Department of Gastroenterology, Shenzhen Longhua District Central Hospital, Shenzhen 518029, China.
Department of General Surgical, The Second People's Hospital of Shenzhen, Shenzhen 518029, China.
Biochem Biophys Res Commun. 2018 Mar 4;497(2):626-632. doi: 10.1016/j.bbrc.2018.02.119. Epub 2018 Feb 16.
Recently, increasing evidences demonstrate that circular RNAs (circRNAs) exert very important functions in the progression of human cancers. However, the functions and molecular mechanism of circ_0067934 in hepatocellular carcinoma (HCC) are largely unknown. In the present study, we found that the expression of circ_0067934 was significantly upregulated in HCC tissues and cell lines compared to adjacent normal tissues. Furthermore, we showed that circ_0067934 knockdown remarkably suppressed the proliferation, migration and invasion of Hep3B and HuH7 cells while inducing their apoptosis. In terms of mechanism, we found that circ_0067934 directly suppressed miR-1324, which targeted the 3'-UTR of FZD5 mRNA and subsequently downregulated the Wnt/β-catenin signaling pathway in HCC. Through rescue experiments, we demonstrated that circ_0067934 enhanced the proliferation, migration and invasion of HCC cells by the inhibition of miR-1324 and concomitant activation of FZD5/Wnt/β-catenin signaling pathway. In summary, the circ_0067934/miR-1324/FZD5/β-catenin signaling axis might serve as a promising therapeutic target for HCC intervention.

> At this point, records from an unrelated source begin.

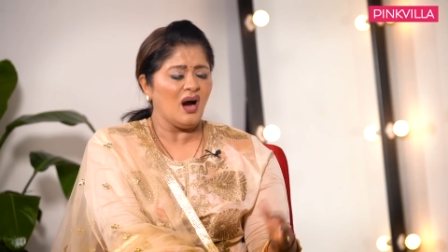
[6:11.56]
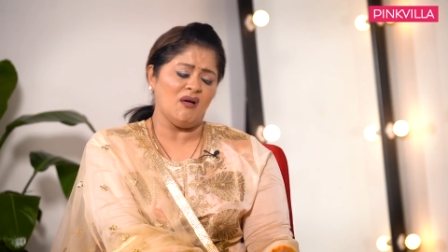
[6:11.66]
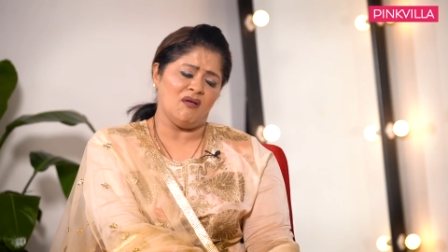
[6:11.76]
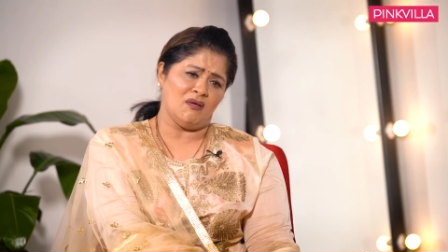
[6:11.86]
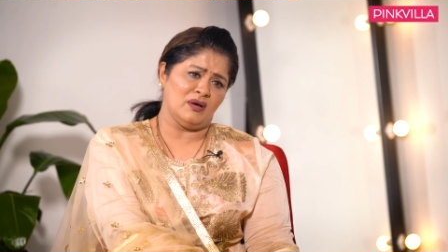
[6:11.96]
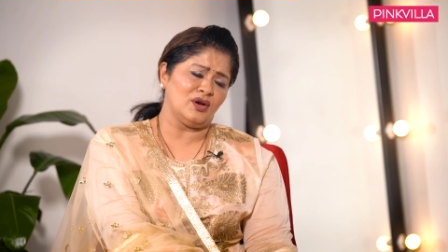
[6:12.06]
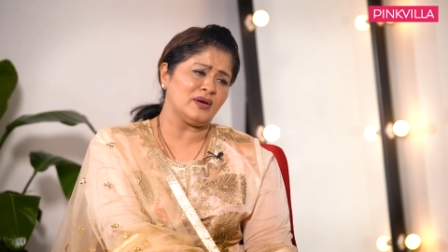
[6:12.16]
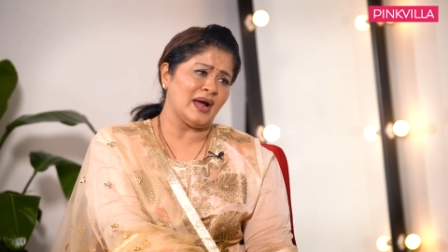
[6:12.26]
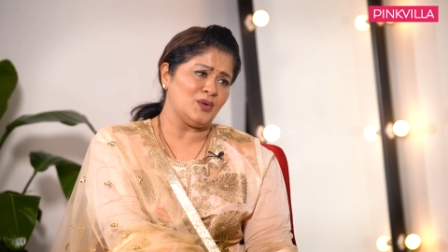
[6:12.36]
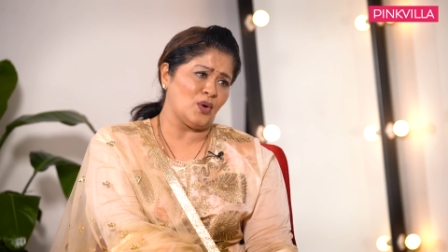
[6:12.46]
Oh, your
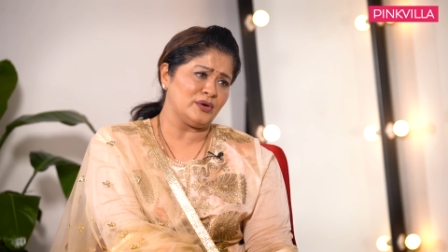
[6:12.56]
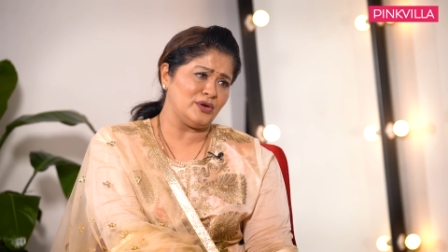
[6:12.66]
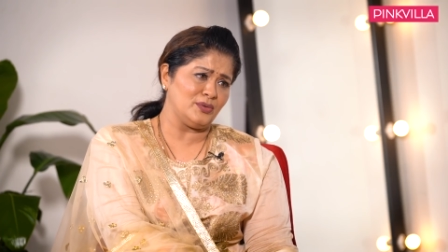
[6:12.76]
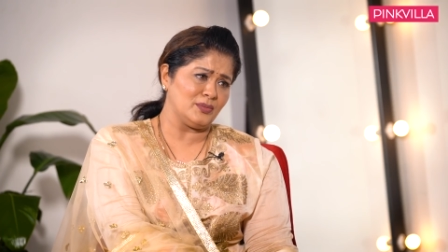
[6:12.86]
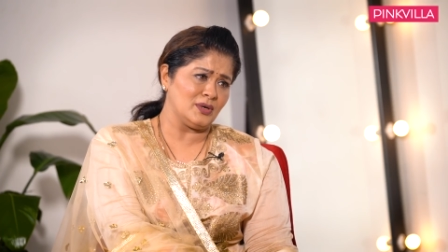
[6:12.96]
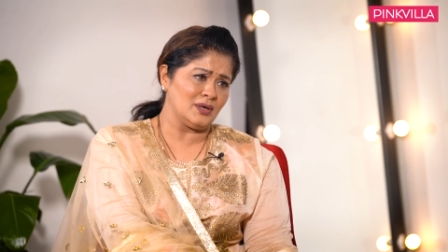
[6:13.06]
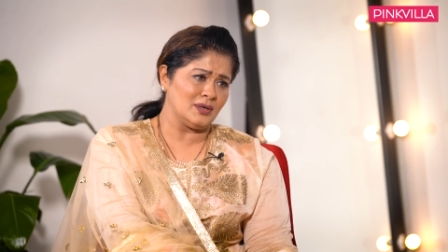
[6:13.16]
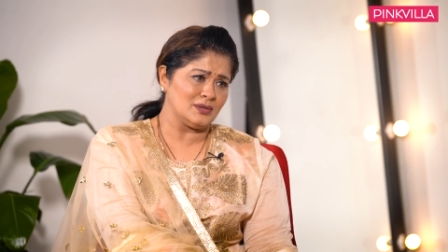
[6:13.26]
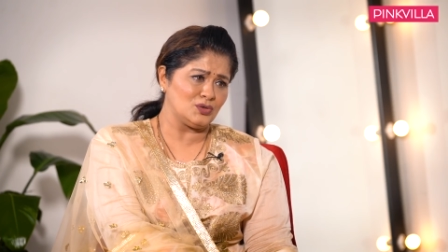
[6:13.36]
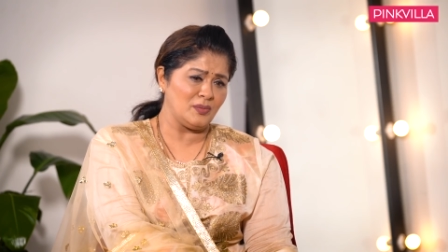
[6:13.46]
dad wanted you,
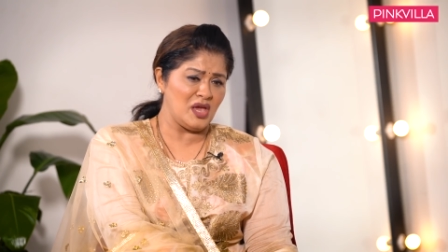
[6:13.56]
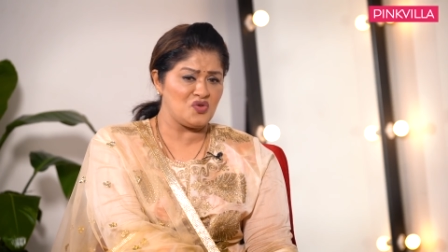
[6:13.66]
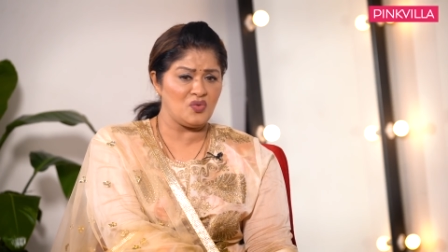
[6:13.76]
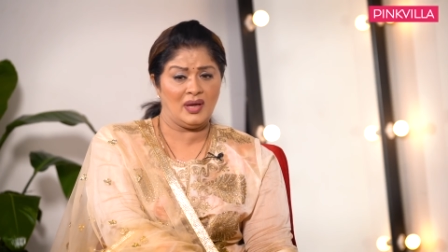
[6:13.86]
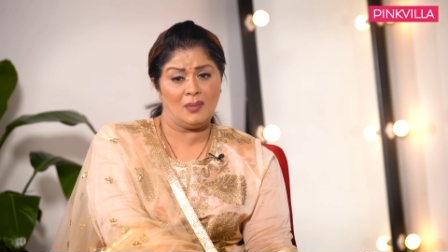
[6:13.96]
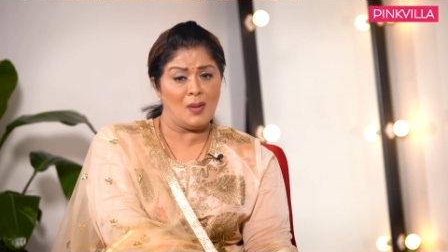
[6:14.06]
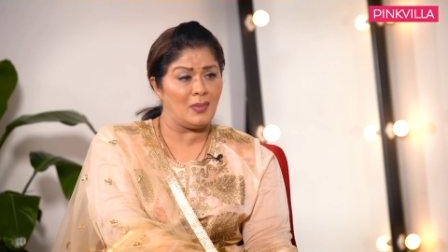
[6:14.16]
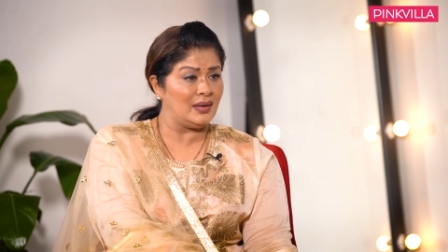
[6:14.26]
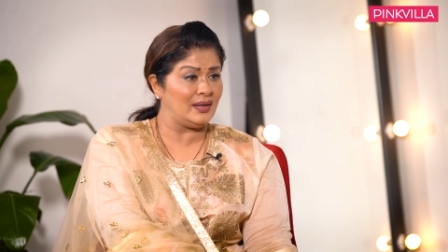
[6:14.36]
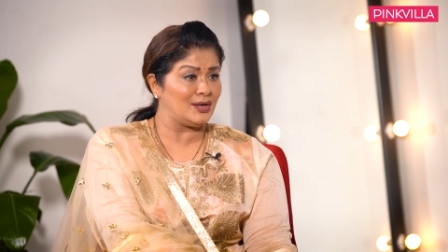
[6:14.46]
uh, to make you a Hema
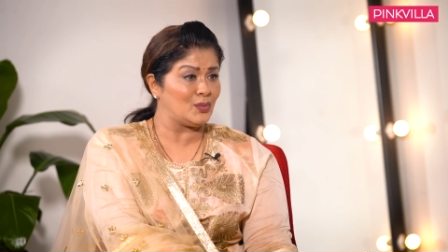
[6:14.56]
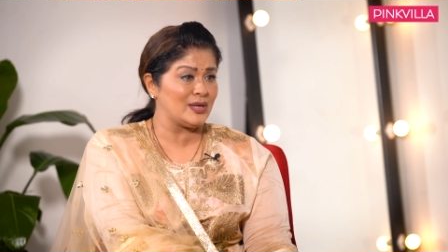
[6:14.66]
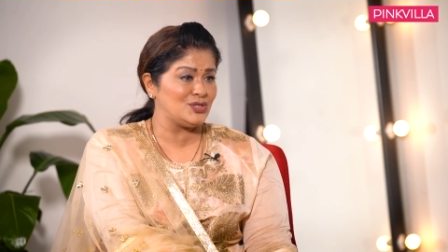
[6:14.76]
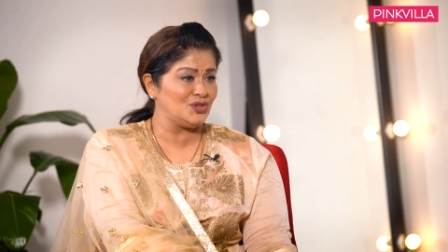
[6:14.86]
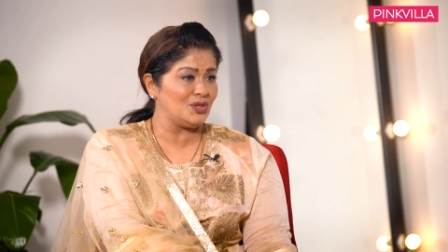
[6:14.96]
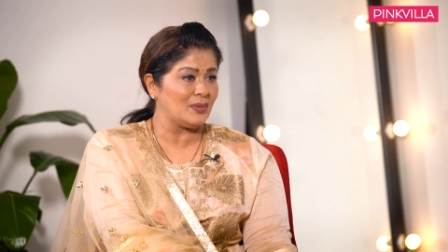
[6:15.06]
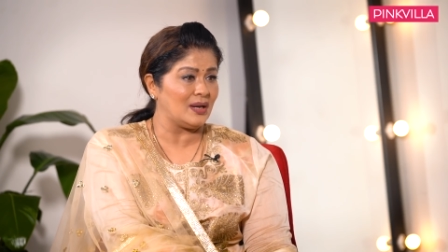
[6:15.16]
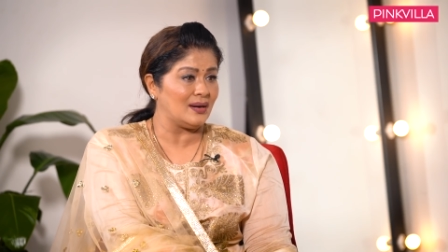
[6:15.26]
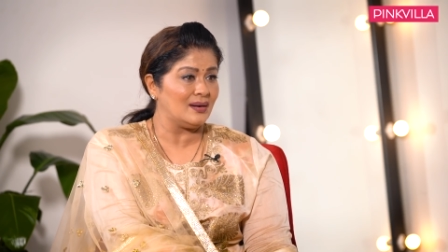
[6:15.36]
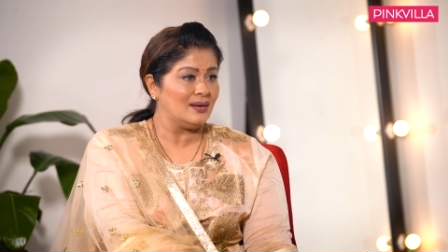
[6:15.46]
Malini and a Vaijayanti
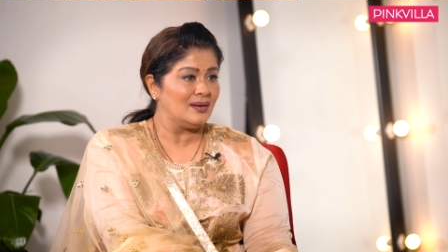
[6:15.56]
Mala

最近,越来越多的证据表明环状 RNA(circRNAs)在人类癌症的进展中发挥着非常重要的作用。然而,circ_0067934 在肝细胞癌(HCC)中的功能和分子机制在很大程度上是未知的。在本研究中,我们发现与相邻正常组织相比,circ_0067934 在 HCC 组织和细胞系中的表达明显上调。此外,我们表明 circ_0067934 的敲低显著抑制了 Hep3B 和 HuH7 细胞的增殖、迁移和侵袭,同时诱导了它们的凋亡。就机制而言,我们发现 circ_0067934 直接抑制了 miR-1324,miR-1324 靶向 FZD5 mRNA 的 3'UTR,随后下调了 HCC 中的 Wnt/β-catenin 信号通路。通过挽救实验,我们证明 circ_0067934 通过抑制 miR-1324 和同时激活 FZD5/Wnt/β-catenin 信号通路来增强 HCC 细胞的增殖、迁移和侵袭。总之,circ_0067934/miR-1324/FZD5/β-catenin 信号轴可能成为 HCC 干预的有前途的治疗靶点。